◆ ASSIGNMENT
For each line below that contains the word "frames", return that line.

◆ Dataset entries
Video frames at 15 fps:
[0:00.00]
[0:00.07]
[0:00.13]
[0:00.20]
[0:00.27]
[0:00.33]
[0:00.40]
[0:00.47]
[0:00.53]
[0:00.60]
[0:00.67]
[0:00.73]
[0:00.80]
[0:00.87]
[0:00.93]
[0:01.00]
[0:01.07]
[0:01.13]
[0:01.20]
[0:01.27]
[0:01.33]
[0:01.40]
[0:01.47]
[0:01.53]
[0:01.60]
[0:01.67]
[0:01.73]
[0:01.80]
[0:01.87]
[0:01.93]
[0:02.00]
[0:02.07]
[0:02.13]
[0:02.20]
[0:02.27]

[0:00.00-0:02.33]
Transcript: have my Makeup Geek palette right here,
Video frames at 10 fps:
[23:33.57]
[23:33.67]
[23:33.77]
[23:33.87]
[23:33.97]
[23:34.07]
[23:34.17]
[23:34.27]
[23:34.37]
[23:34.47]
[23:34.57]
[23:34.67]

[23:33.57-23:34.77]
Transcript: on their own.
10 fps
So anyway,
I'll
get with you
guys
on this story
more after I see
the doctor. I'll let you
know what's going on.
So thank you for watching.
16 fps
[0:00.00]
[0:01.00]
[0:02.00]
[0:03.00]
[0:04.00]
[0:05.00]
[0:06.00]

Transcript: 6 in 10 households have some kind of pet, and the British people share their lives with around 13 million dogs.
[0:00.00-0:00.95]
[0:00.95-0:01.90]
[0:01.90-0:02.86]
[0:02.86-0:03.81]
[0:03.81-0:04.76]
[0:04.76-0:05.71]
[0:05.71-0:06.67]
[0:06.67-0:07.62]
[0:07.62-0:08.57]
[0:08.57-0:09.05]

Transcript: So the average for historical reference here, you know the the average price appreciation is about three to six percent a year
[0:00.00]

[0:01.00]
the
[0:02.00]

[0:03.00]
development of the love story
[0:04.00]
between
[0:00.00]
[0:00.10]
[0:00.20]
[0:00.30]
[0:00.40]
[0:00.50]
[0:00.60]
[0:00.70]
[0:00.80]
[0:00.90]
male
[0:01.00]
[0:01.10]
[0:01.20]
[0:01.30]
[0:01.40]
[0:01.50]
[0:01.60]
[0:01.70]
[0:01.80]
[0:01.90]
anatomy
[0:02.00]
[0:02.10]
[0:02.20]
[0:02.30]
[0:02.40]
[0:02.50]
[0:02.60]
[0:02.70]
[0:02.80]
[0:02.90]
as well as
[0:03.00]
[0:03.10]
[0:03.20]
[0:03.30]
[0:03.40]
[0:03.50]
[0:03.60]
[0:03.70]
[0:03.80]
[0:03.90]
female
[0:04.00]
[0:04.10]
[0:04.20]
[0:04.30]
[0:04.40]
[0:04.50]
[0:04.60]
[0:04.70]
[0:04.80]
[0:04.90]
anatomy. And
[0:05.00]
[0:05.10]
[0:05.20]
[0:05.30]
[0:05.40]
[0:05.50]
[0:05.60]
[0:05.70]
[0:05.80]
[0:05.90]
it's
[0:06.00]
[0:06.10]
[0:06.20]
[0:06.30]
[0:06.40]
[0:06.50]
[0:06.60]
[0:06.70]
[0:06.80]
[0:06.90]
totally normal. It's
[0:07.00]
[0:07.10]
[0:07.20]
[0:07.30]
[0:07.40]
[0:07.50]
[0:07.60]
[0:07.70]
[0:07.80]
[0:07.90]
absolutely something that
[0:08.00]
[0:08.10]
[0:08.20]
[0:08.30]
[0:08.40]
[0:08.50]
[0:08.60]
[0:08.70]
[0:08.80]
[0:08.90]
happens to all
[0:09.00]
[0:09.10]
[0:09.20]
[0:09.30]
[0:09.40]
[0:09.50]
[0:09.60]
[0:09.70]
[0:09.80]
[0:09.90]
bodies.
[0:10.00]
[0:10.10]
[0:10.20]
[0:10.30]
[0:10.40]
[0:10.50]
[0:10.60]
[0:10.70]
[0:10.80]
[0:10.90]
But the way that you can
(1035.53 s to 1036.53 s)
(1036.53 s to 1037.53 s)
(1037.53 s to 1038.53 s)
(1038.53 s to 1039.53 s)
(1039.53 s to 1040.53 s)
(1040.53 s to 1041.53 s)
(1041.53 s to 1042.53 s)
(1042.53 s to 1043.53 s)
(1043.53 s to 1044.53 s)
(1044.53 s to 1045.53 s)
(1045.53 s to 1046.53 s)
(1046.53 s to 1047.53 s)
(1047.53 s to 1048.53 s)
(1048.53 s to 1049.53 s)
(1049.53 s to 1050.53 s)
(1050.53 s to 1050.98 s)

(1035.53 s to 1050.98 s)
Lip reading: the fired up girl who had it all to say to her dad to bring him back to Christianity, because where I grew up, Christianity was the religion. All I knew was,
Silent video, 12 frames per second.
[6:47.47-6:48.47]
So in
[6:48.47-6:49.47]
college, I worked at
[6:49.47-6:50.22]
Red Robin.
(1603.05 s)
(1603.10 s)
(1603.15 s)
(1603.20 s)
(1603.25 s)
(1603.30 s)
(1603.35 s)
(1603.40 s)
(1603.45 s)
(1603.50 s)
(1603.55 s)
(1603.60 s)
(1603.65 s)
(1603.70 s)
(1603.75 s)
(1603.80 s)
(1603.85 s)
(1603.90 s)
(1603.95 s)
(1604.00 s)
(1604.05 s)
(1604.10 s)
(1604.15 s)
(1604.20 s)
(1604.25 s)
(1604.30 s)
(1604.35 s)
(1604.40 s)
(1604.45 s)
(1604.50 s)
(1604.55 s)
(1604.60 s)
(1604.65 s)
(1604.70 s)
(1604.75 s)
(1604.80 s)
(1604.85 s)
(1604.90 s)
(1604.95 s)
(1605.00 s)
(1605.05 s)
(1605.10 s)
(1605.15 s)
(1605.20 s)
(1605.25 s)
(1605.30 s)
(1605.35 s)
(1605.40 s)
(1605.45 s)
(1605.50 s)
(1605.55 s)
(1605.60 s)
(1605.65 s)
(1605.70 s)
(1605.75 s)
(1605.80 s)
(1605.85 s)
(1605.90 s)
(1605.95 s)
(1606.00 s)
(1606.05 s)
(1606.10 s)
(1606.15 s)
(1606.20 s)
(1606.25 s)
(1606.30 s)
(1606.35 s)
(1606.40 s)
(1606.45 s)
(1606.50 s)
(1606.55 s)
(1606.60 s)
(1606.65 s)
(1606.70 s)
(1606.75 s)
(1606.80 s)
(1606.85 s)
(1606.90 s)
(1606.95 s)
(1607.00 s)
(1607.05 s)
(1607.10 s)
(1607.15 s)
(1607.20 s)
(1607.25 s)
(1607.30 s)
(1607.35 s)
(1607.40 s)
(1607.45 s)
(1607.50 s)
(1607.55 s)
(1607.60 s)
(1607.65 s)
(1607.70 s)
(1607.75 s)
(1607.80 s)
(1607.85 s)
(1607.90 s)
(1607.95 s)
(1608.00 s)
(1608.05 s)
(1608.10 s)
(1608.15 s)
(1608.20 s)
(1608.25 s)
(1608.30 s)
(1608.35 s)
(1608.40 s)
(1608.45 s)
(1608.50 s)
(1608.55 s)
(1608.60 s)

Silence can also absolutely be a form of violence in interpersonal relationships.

◆ SOLVED EXERCISE
Video frames at 15 fps:
Video frames at 10 fps:
Silent video, 12 frames per second.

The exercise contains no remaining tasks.